I am NOT trying to say using localised codepages is the way to go or is better, but they are still all over the place. Simply assuming text file to be unicode is ... not yet ready.
I was trying to prepare a descipt.ion file with DOpus & see what would I see it with notepad, but then I realised that I never try it, because I can't find the hot key, nor in the right click menu.....
Anyway, if DOpus is supporting this decade old mechanism for file commenting, it should avoid problems that I am hitting into. Or, DOpus can revise the file commenting method and go all the way to Unicode. (Like using a differnt descript.ion name to avoid compatibility problem, Mm... actually it doesn't have to be compatible at all.

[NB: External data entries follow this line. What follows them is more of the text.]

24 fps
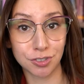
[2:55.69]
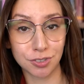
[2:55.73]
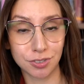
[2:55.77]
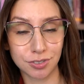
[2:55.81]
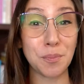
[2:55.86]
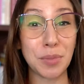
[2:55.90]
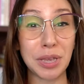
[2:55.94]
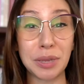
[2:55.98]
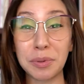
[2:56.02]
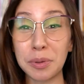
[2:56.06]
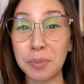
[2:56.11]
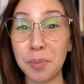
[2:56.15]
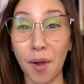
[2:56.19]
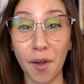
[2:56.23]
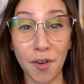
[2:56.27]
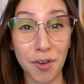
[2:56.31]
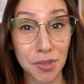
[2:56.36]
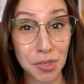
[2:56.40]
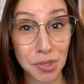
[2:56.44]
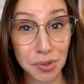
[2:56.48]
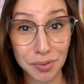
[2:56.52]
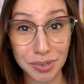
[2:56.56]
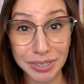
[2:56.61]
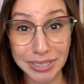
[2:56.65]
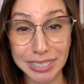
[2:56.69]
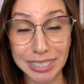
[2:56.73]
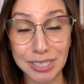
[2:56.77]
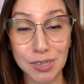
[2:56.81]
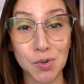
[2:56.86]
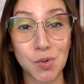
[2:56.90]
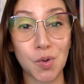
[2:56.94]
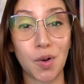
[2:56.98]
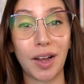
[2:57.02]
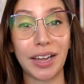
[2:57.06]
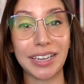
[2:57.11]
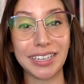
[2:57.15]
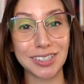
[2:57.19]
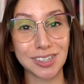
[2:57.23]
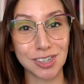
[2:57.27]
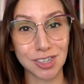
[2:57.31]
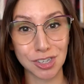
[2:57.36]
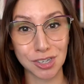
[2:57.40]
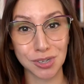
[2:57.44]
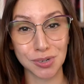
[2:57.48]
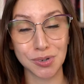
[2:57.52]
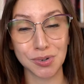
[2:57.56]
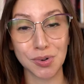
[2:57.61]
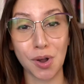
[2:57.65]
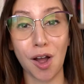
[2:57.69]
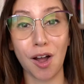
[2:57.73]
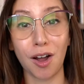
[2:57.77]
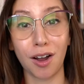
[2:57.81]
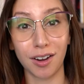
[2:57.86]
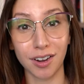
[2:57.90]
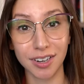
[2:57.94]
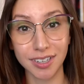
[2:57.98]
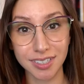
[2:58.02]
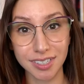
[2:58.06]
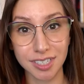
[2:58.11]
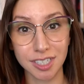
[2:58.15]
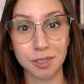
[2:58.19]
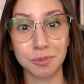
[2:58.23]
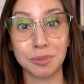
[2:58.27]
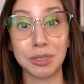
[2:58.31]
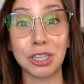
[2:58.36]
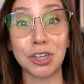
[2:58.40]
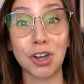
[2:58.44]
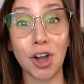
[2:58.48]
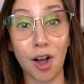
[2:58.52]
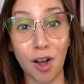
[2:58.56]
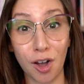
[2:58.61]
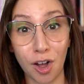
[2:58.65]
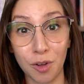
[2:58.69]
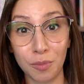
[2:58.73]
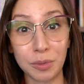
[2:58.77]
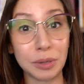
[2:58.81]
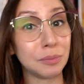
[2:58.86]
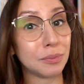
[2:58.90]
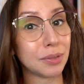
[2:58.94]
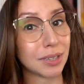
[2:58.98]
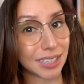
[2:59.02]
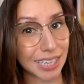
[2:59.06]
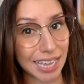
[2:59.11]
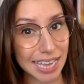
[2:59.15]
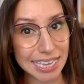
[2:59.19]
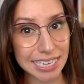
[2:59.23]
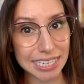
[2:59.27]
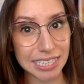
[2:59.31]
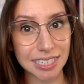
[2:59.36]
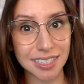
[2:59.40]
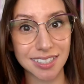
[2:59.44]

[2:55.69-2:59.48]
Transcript: Maybe part of the reason why it's so hard to be calm and polite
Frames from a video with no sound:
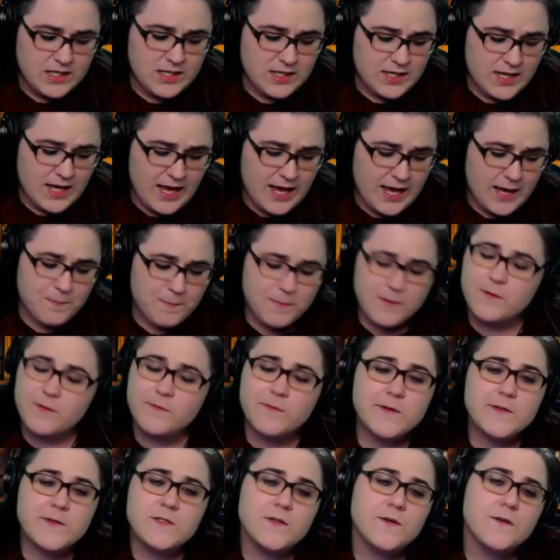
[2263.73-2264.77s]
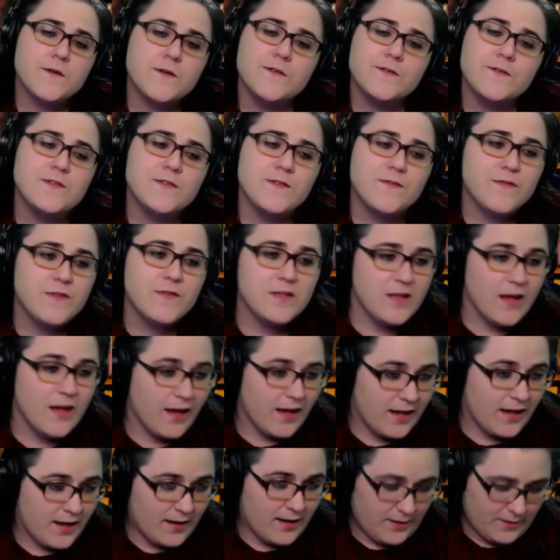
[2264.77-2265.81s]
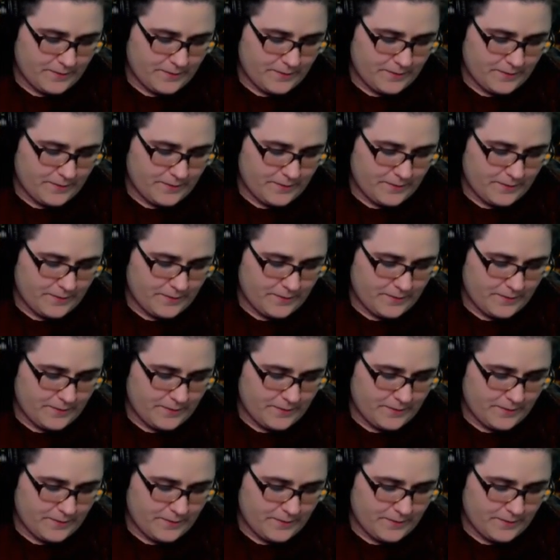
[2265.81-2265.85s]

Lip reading: "Happy returns of the day."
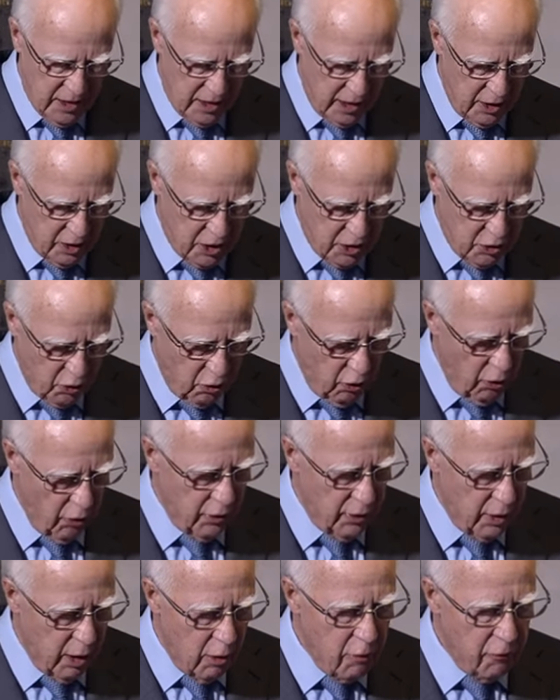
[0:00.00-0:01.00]
They saw
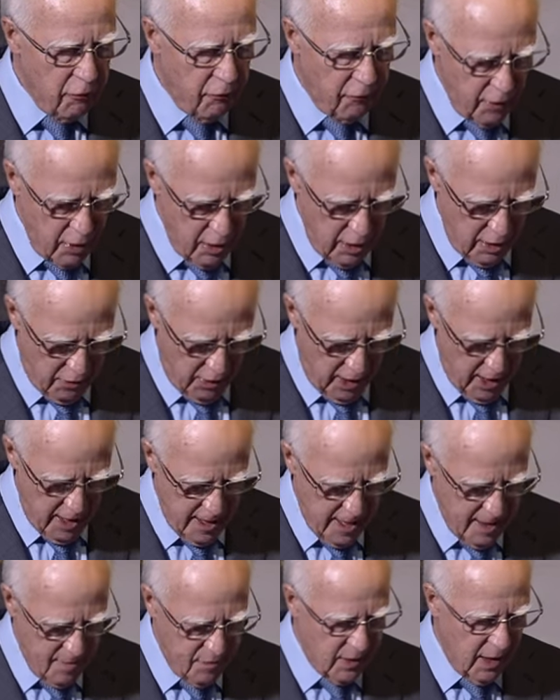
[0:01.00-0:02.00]
no
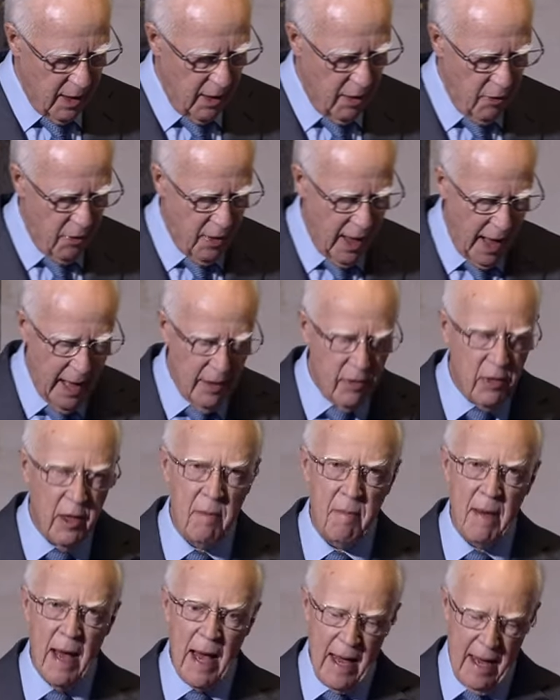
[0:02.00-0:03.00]
further than the
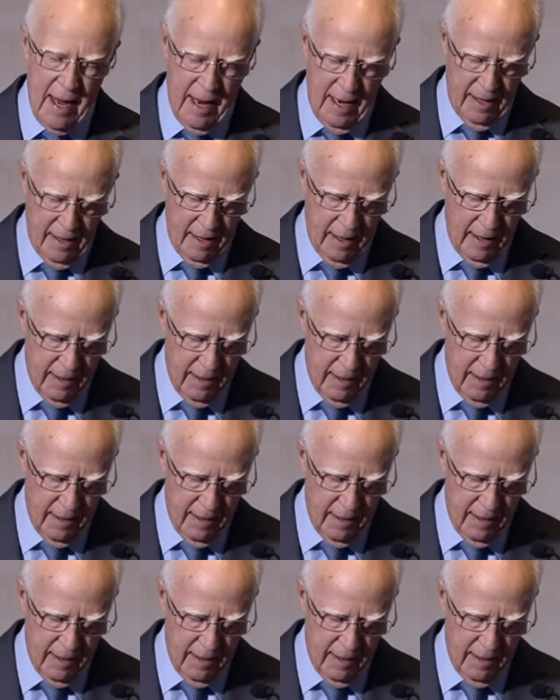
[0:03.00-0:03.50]
man.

Or put some marking so DOpus can read in descript.ion & can detect it to be DBCS or unicode & won't do the wrong handling)
Just some thoughts....
At least in XP Notepad will edit Unicode files just fine. (See screenshot.)
On the main issue, I guess it depends how other programs using descript.ion work, really. And maybe all the other programs are not consistent anyway so it's impossible to interoperate with all of them.
Opus appears to be using UTF-8 to write Unicode into descript.ion files. That measn that all non-Unicode characters will still be single-byte, ASCII characters, but the other characters, which will be two or more bytes long, may look like garbage to applications that don't understand UTF-8.
Presumably nothing goes wrong unless/until ACDSee modifies the file? If Opus is using a standard, or has invented one where there was no standard, perhaps you should ask the ACDSee authors if they could update their product to support it? Or if there is another standard which Opus should use, let us know.
Alternatively, Opus could write ASCII-only data to descript.ion and create a second file in its own format for any Unicode data... But that seems quite messy.
I think you're misunderstanding where the problem occurs. Go to a folder with no file descriptions and add some Unicode comments using Opus, then edit the descript.ion file. You'll see it is UTF-8 (i.e. you can read most of it even in an editor that only understands ASCII) and it has a marking at the top which says it's using UTF-8 encoding, just like the marker you suggest.
I believe that it is ACDSee or some other tool which is causing your file desriptions to go missing... Or perhaps ACDSee and Opus are using different formats and confusing each other. Opus in isolation works fine, so we have to work out how to make everything work together, but some of the things you're suggesting are already done...
No, I don't.
Acdsee treats descript.ion as a single byte text file, ASCII file. It is windows that interpret DBCS.
If you are saying that DOpus uses UTF8, then viola, DOPus should be able to distinguish between ASCII vs UTF8. As UTF8 stores the first 127 characters in two bytes aw well. (As your attached screen shows)
ACDsee will create description file without those filling zeros.
No, it is DOpus that keeps deleting my descript.ion
I checked this with a command prompt window, the descript.ion goes away after DOpus opens the folder & close it.
It is logical that DOpus reads in "FILENAME" "COMMENTS" where the FILENAME doesn't match the Unicode filename from FindFirst and drop that line at all. When the list empties, the file is dropped.
All my existing descript.ion are created with ACDsee, so it won't do anything harmful.
UTF-8 is not 2-bytes per character. My screenshot is of a UTF-16 registry file, just to prove that Notepad can edit Unicode files. A UTF-8 file looks like a normal 8-bit ASCII file, except where there are non-ASCII characters, and potentially right at the start where there may be a special marker to say it's a UTF-8 file.
Please could you attach an example descript.ion file made by ACDSee which triggers the problem in Opus?